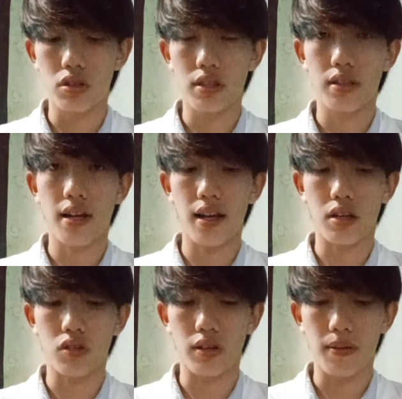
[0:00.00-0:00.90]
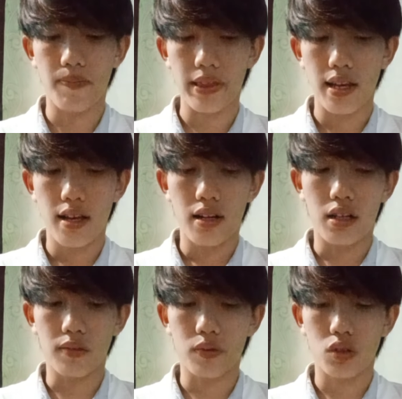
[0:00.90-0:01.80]
Like photosynthetic
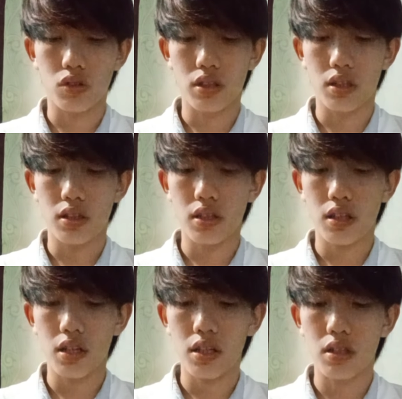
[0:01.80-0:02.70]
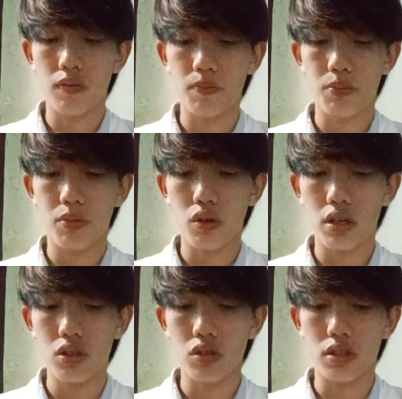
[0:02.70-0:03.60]
prokaryotes and eukaryotes
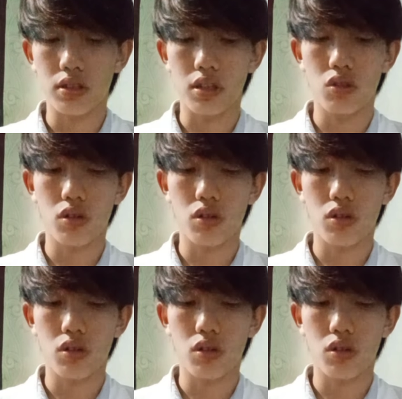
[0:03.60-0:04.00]
have this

Task details - Where a picture appears in the data, omit it; restate the rest word for word.

Exercise solution -
[0:00.00-0:00.90]
[0:00.90-0:01.80]
Like photosynthetic
[0:01.80-0:02.70]
[0:02.70-0:03.60]
prokaryotes and eukaryotes
[0:03.60-0:04.00]
have this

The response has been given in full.